The inclusion of random angular and spatial permutations on the location of each spot increased these differences relative to the step-and-shoot PAT plan by 0.03 ± 0.04° and 0.45 ± 0.16 mm, causing no clinically significant differences relative to the continuously delivered sawtooth PAT dose distributions. This shows that the precision of current Varian ProBeam^® systems is appropriate for the continuous delivery of sawtooth PAT plans. Since this study aimed to evaluate the dosimetric consequences of delivering sawtooth PAT plans, each plan was not re-optimised post emulation. Once the spot positional shifts during delivery have been calculated, we expect that re-optimisation under the same planning objectives would correct for the observed dose distribution changes. This process could start from the existing spot weights such that the optimisation time would be significantly less than during planning.

It is also important to note that all the plans involved in this study required a couch position of 0°. As such, the emulator does not evaluate the time required to reposition the couch between fields/teeth. At the Christie NHS Foundation Trust’s PBT facility, the clinical standard when switching fields during static IMPT delivery involves validating the couch movement using 2D kV imaging. During this time, as this is a multi-room centre, it is common for the beam to switch between rooms. This process can significantly increase the overall in-room treatment time and be highly dependent on whether the facility is currently operating at capacity. As sawtooth PAT is unlikely to require couch moves, in order to reduce the overall delivery time and prevent the interruption of delivery, the beam should not be relinquished to other treatment rooms after delivery of each tooth. Since the emulator does not account for these factors, the results presented represent an evaluation of a single room centre with no gantry/couch validations during treatment.

5. Conclusions

We have developed an IMPT and PAT emulator in order to model the delivery of static IMPT, as well as single and dual arc sawtooth PAT plans under a step-and-shoot and continuous delivery regime, on a cyclotron-based PBT system. This emulator was applied to the previously developed static IMPT and single and dual arc sawtooth PAT plans for an abdominal CT phantom and multiple cases of brain, base of skull (BoS) and head and neck (H&N) cancers. This enables a comparison between the time required for individual components of treatment for PAT and static IMPT plans, as well as an evaluation of the dosimetric consequences of continuous PAT delivery.
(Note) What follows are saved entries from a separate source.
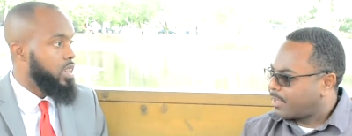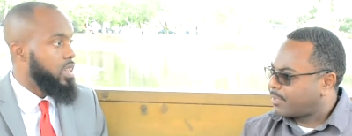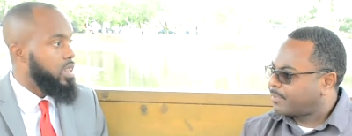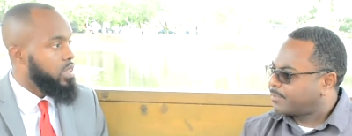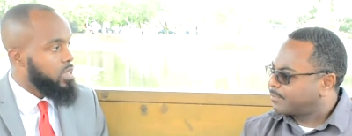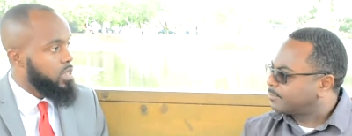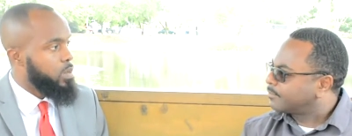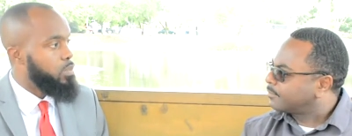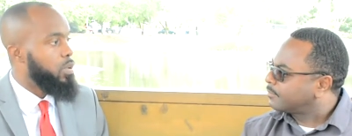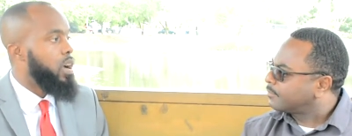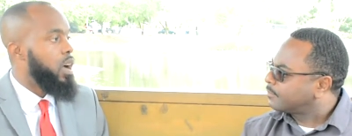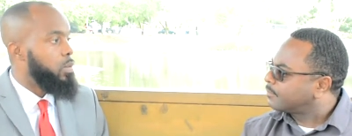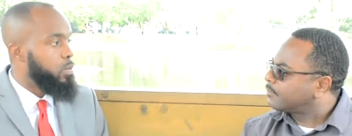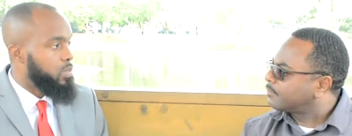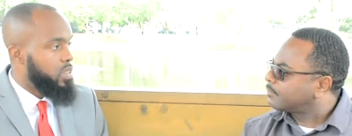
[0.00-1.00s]
Speaker 1: right. to the
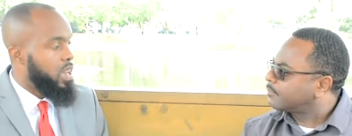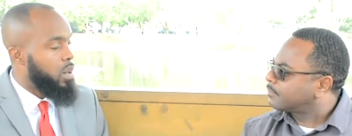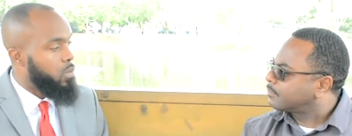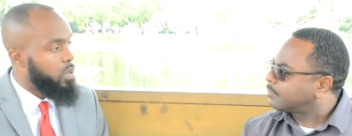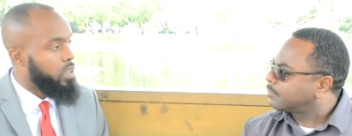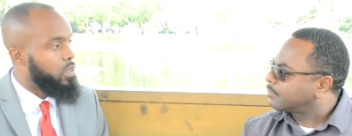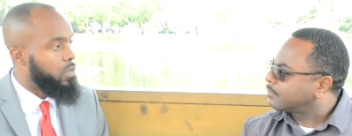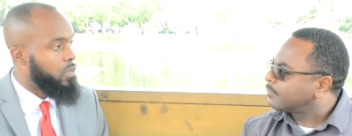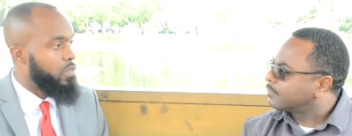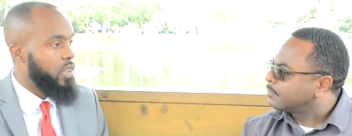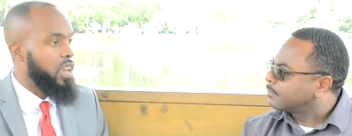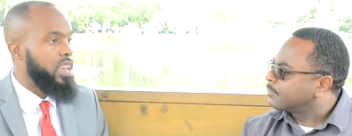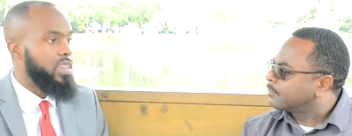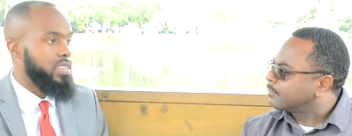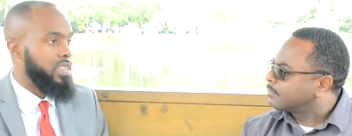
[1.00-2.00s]
problems that we do
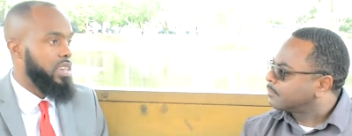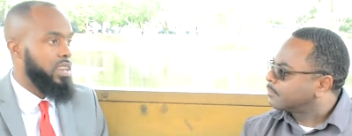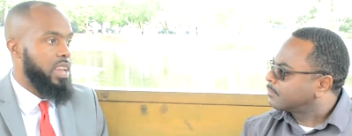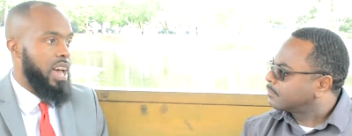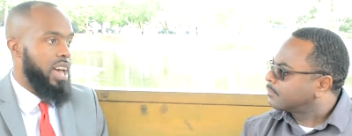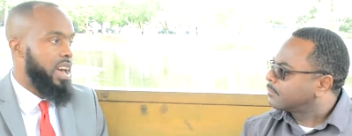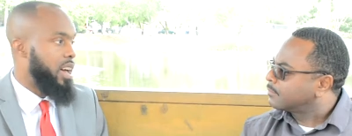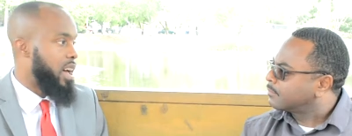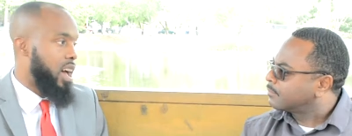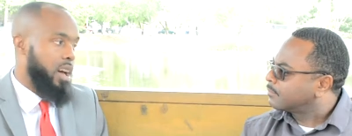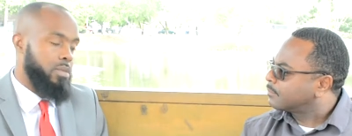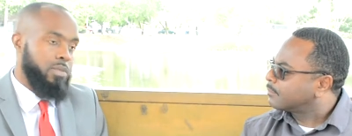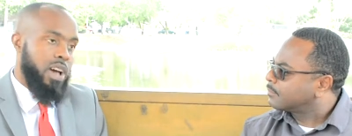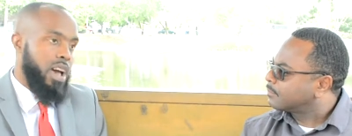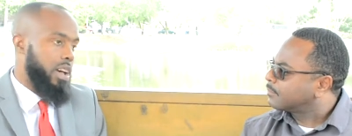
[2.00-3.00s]
face and I,
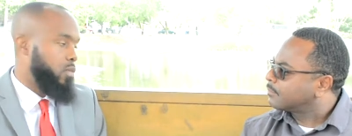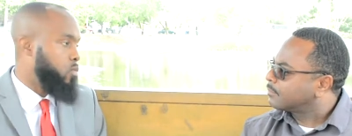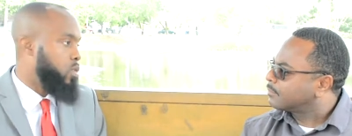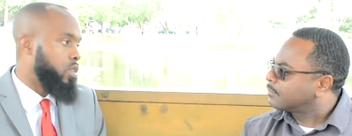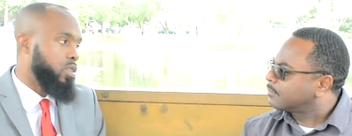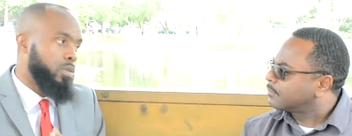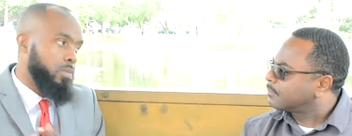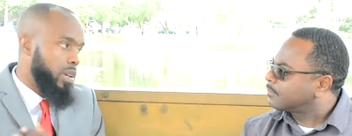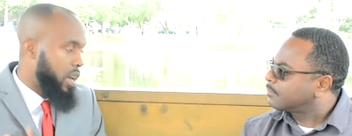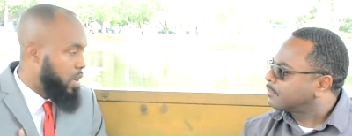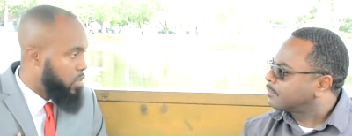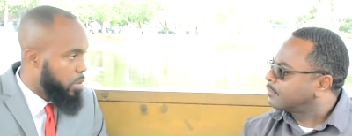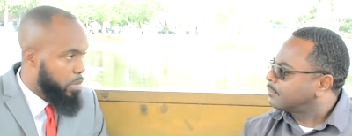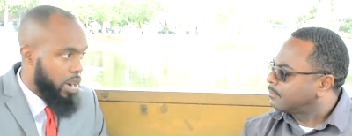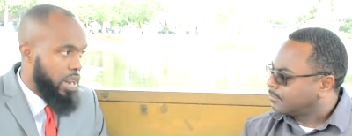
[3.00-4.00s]
I, I welcome
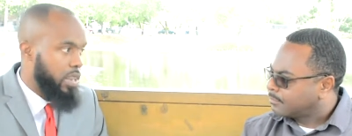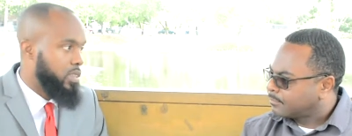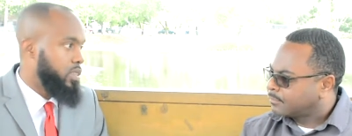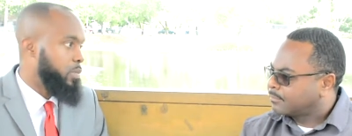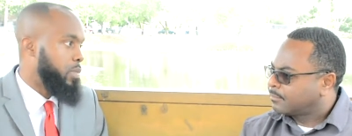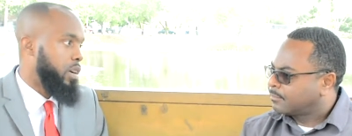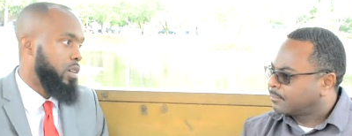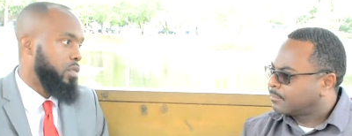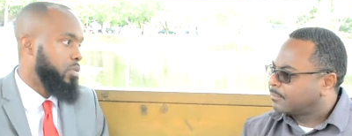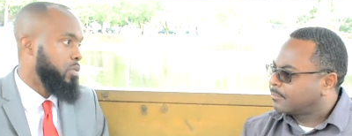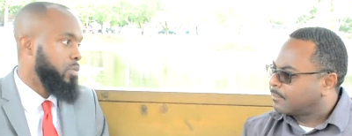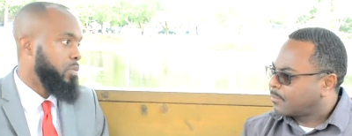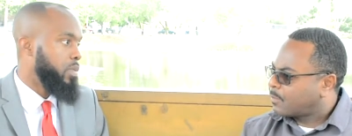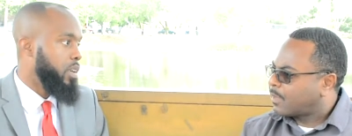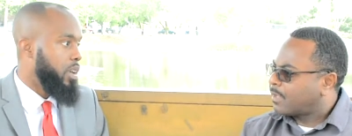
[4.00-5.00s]
everybody to my
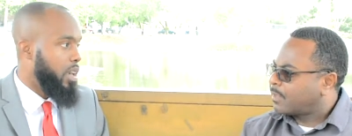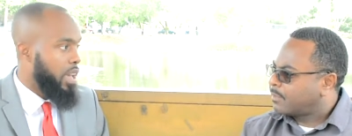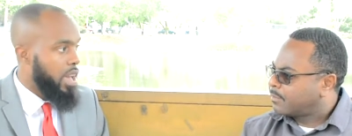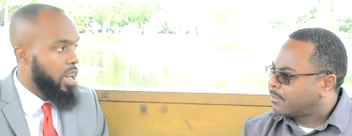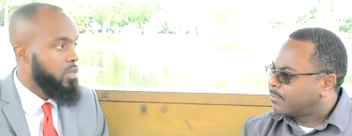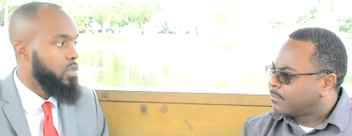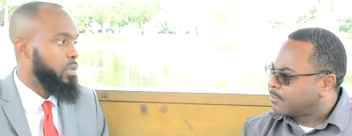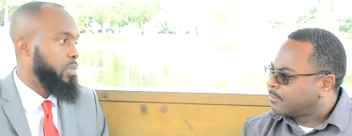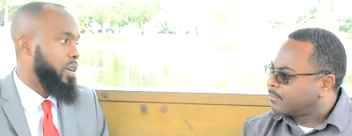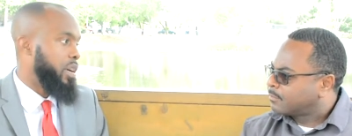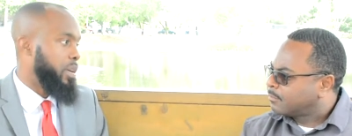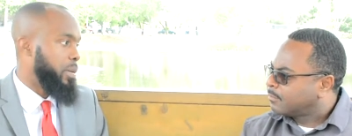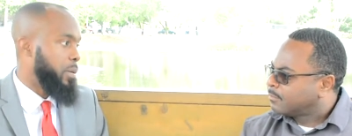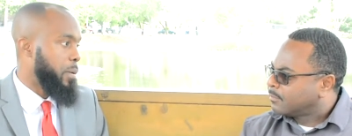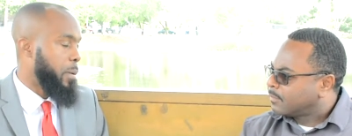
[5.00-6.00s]
home right
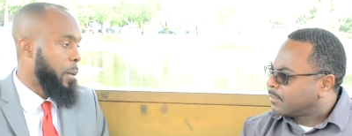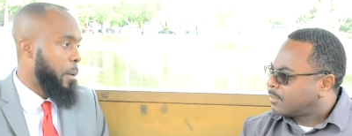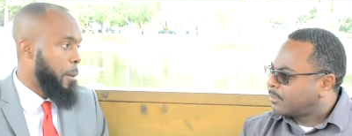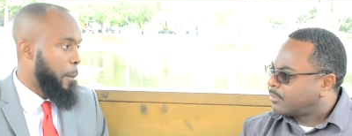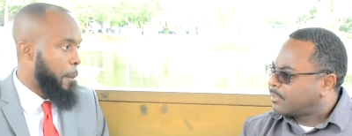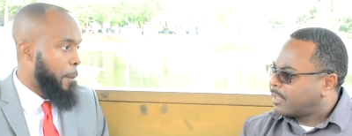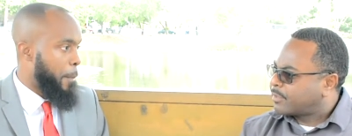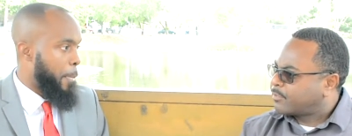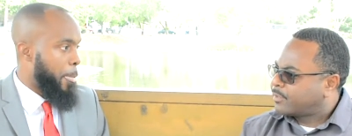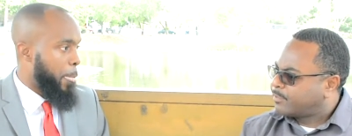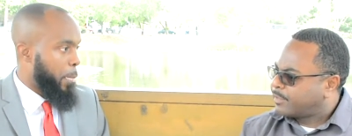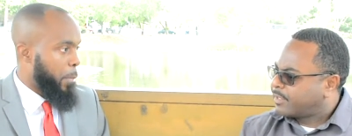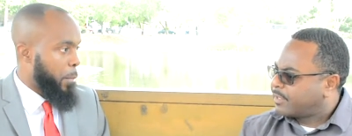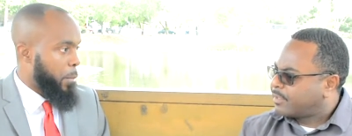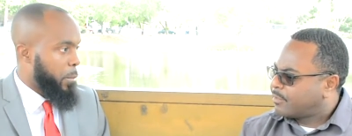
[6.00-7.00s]
everybody
Speaker 2: so as we
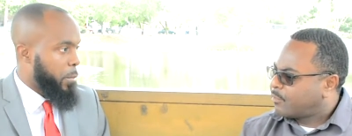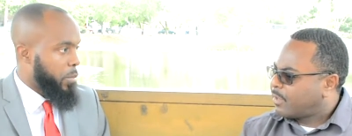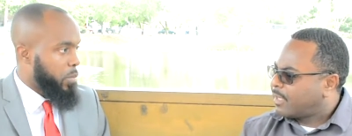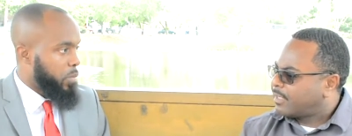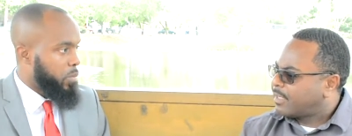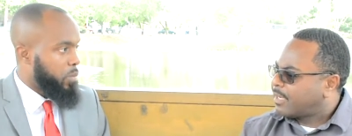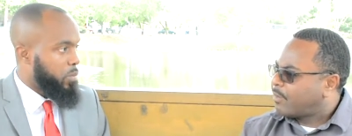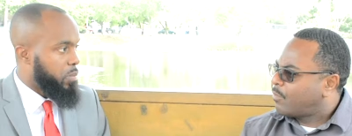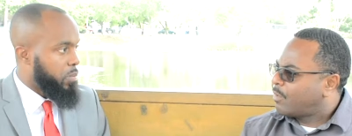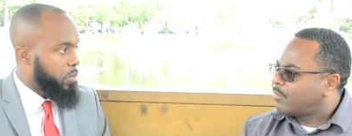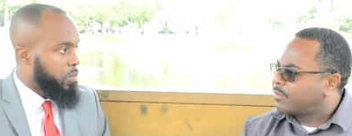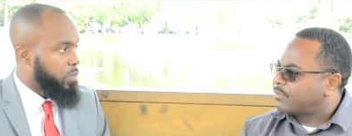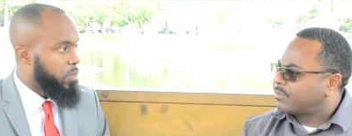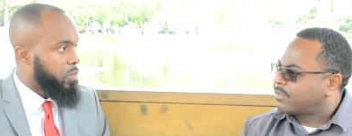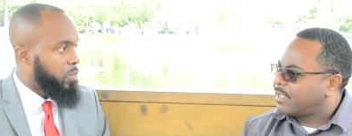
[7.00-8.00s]
begin to wind down
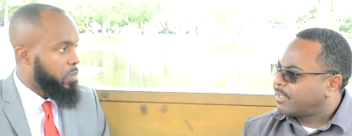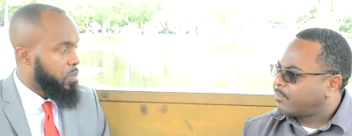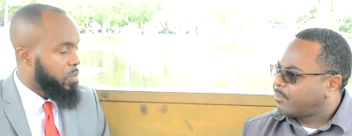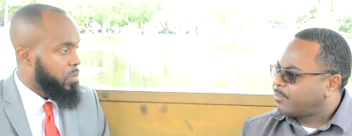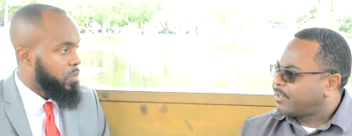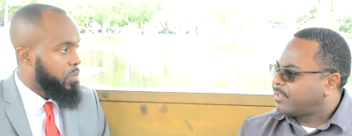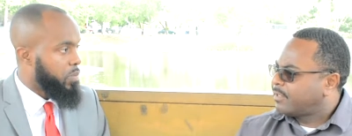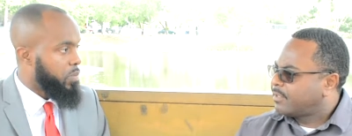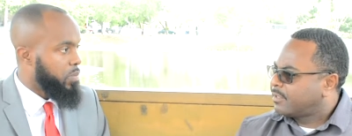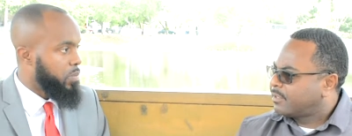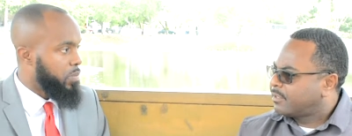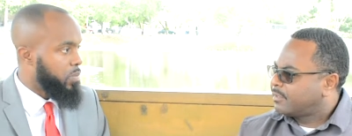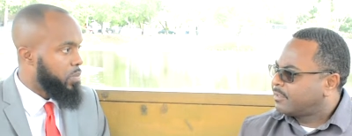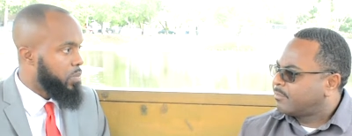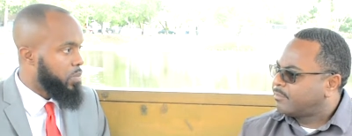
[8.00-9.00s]
what would you say would be
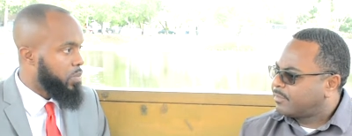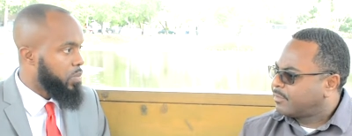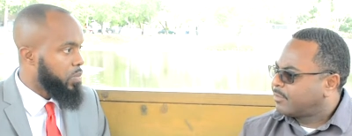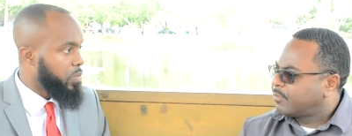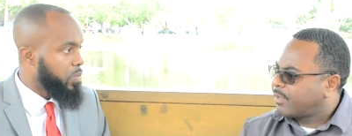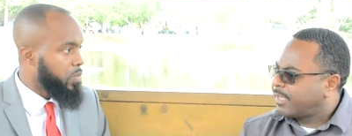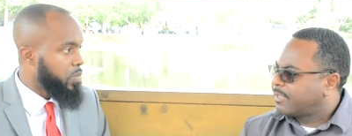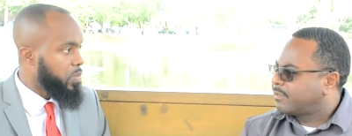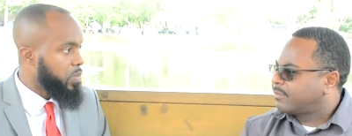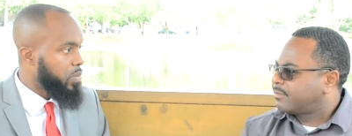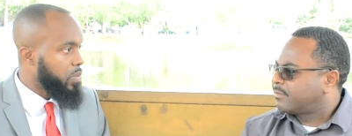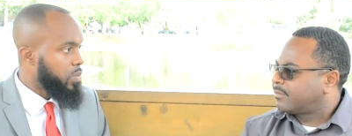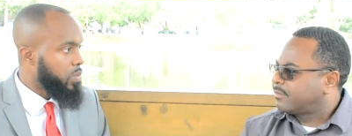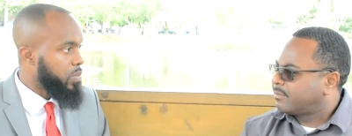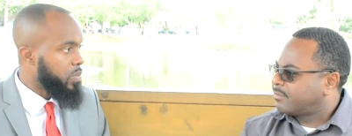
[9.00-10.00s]
the the, the
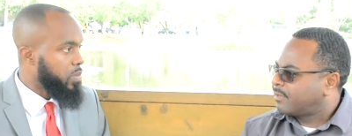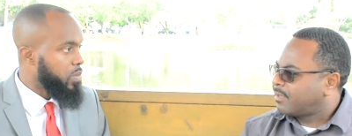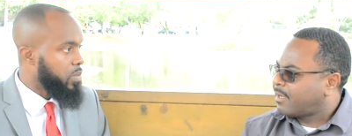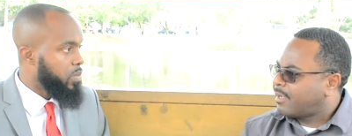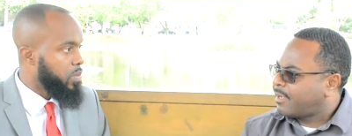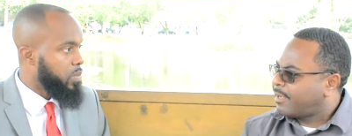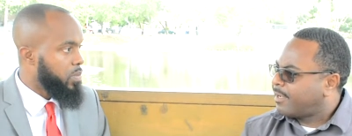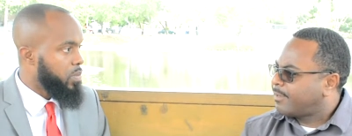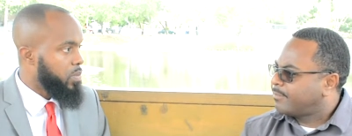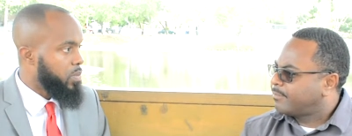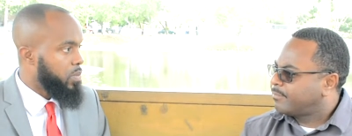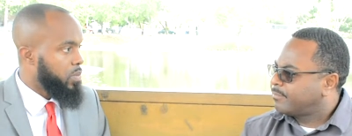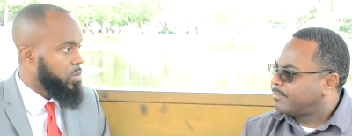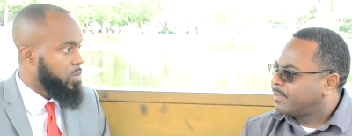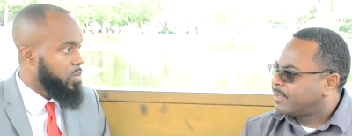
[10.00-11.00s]
greatest
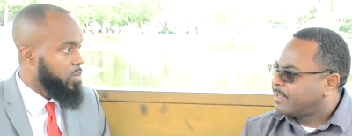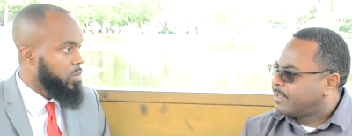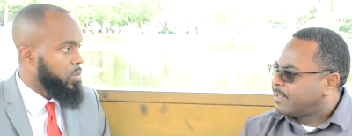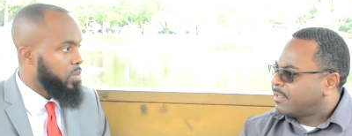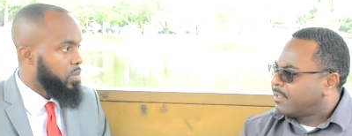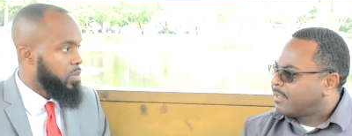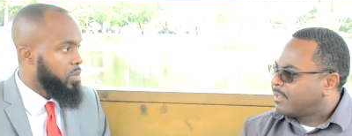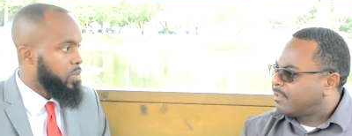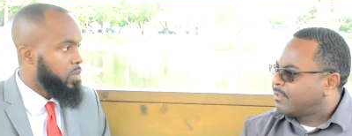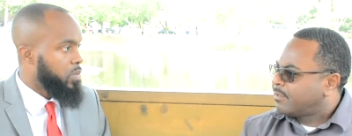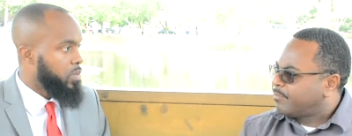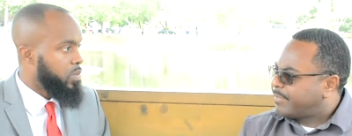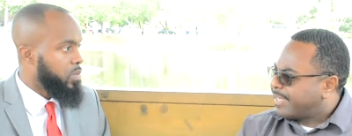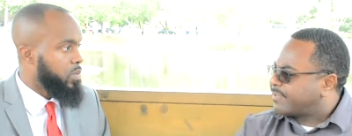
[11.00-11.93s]
um, the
The overall delivery time of all clinical single and dual arc PAT plans was consistently higher than the corresponding static IMPT plan. This was primarily due to two factors: Firstly, most PAT plans had more teeth than fields in the corresponding IMPT plan, resulting in a larger overall energy layer switching time (ELST). This effect was most prominent for targets with complex geometries that were in close proximity to OARs (BoS and H&N) and is expected to apply to all treatment sites of this nature. Secondly, PAT plans were more limited by the ability of the gantry rotation to keep up with delivery, increasing the overall dead-time during treatment. The latter was significantly increased under a step-and-shoot delivery regime. This is likely to be a general property of PAT across all treatment sites on the current clinical systems. Therefore, since continuous PAT delivery showed no clinically significant dosimetric differences relative to the planned (step-and-shoot) dose distribution, this study suggests that continuous delivery is likely to be the most suitable method of PAT delivery. Future improvements in accelerator and gantry technology that reduce upward ELSTs and enable a more rapid gantry movement while maintaining delivery accuracy may provide evidence towards using alternate methods of PAT delivery optimisation.